La confirmación de la epidemia llegó entonces por parte del Ministerio de Sanidad de Uganda, tras la muerte de un congoleño en su territorio. Por ello, tras el dramático aumento de los casos, la OMS ha declarado que la enfermedad constituye una emergencia de salud pública de importancia internacional, declarando así un estado de emergencia a nivel mundial, pero esto no significa que desemboque necesariamente en una pandemia. El último boletín de la OMS reporta 30 casos confirmados, pero hay 500 casos sospechosos con 131 posibles muertes.
Todo lo que sabemos sobre Bundibugyo
Aunque el nombre de este virus es nuevo, ha habido otros dos brotes en el pasado y siempre en los mismos lugares: el primero en Uganda y el siguiente en la República Democrática del Congo, en 2007 y 2012 respectivamente, con una tasa de mortalidad de entre el 30% y el 50%. En cuanto al período de incubación, varía de 2 a 21 días. Además, quienes han contraído el virus sólo contagian después de que aparecen los primeros síntomas.

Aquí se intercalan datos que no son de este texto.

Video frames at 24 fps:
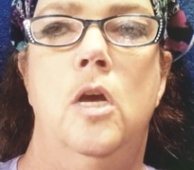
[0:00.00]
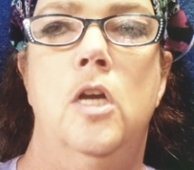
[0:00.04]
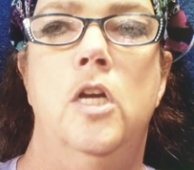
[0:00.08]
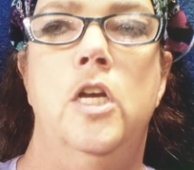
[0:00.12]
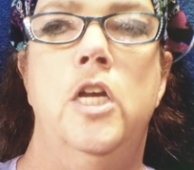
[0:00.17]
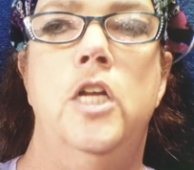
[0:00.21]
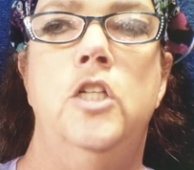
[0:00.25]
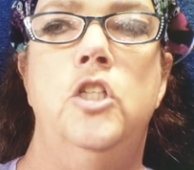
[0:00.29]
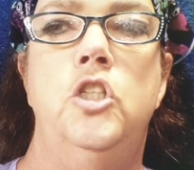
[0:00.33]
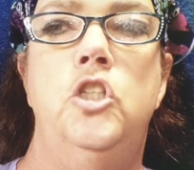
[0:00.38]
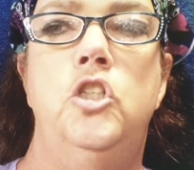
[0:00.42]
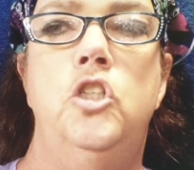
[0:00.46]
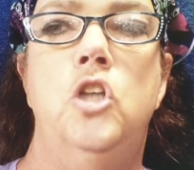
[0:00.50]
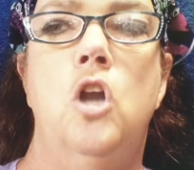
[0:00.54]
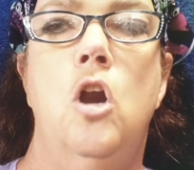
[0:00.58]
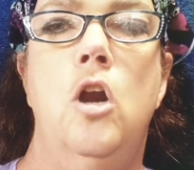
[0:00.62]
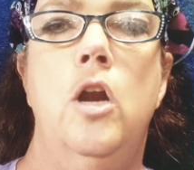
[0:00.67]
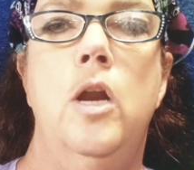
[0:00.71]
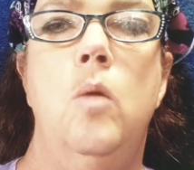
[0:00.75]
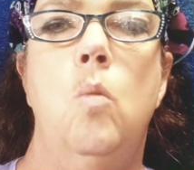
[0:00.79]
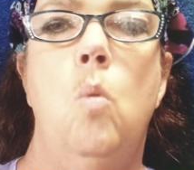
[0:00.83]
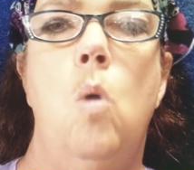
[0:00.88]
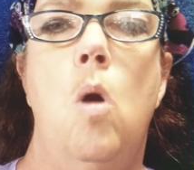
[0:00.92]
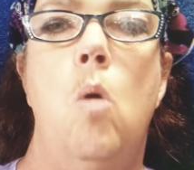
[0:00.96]

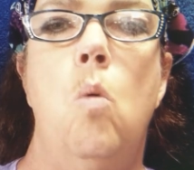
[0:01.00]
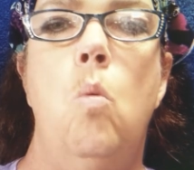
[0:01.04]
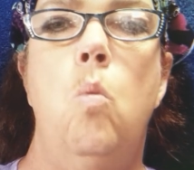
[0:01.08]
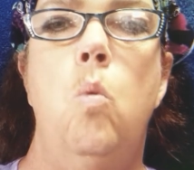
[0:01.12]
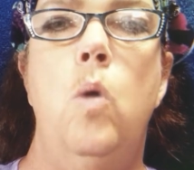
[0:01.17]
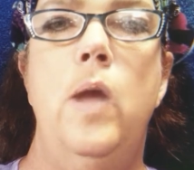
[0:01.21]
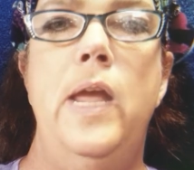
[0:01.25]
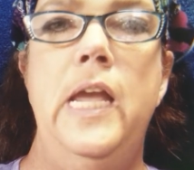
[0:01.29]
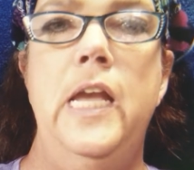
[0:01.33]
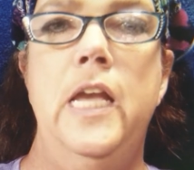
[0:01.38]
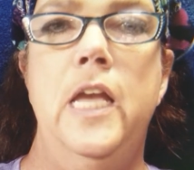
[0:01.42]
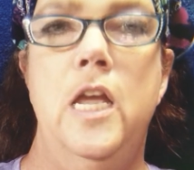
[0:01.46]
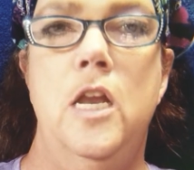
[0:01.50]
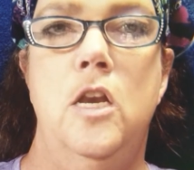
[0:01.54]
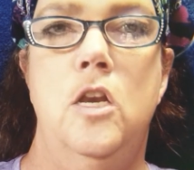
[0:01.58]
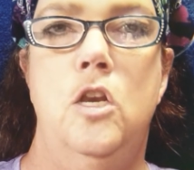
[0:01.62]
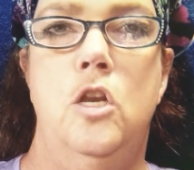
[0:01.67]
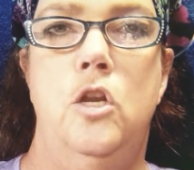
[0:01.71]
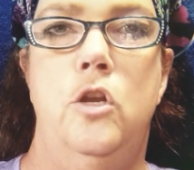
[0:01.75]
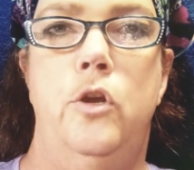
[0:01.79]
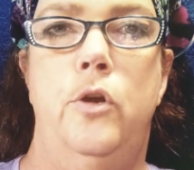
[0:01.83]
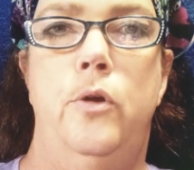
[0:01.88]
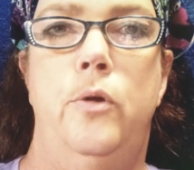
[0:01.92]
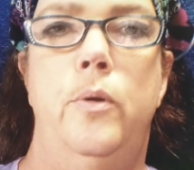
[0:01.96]
concerning what we can
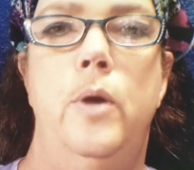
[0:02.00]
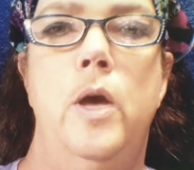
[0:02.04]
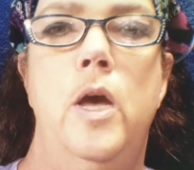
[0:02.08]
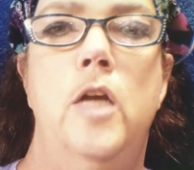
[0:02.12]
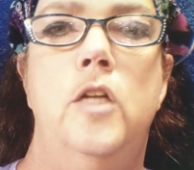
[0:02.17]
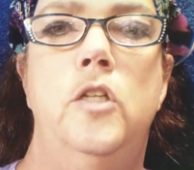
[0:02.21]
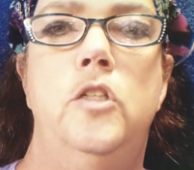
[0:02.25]
do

Los más comunes son fiebre, fatiga, dolores musculares, dolor de cabeza y dolor de garganta. En casos más graves, los pacientes también pueden sufrir trastornos gastrointestinales, disfunción orgánica y manifestaciones hemorrágicas. El diagnóstico oportuno puede evitar que la persona infectada empeore, pero los primeros síntomas a menudo pueden confundirse con una gripe común y el diagnóstico tardío en estos casos puede ser fatal.
Cómo se transmite el virus
Bundibugyo es una variante grave y a menudo mortal del virus del Ébola y es probable que se origine en los murciélagos frugívoros. El virus sólo puede pasar de animales a humanos a través del contacto cercano con sangre o secreciones y se transmite de manera similar de persona a persona. La transmisión se amplifica en entornos de atención de salud cuando las medidas de prevención y control de infecciones son inadecuadas. Lo mismo ocurre cuando, durante el entierro de la persona infectada, se entra en contacto con el fallecido.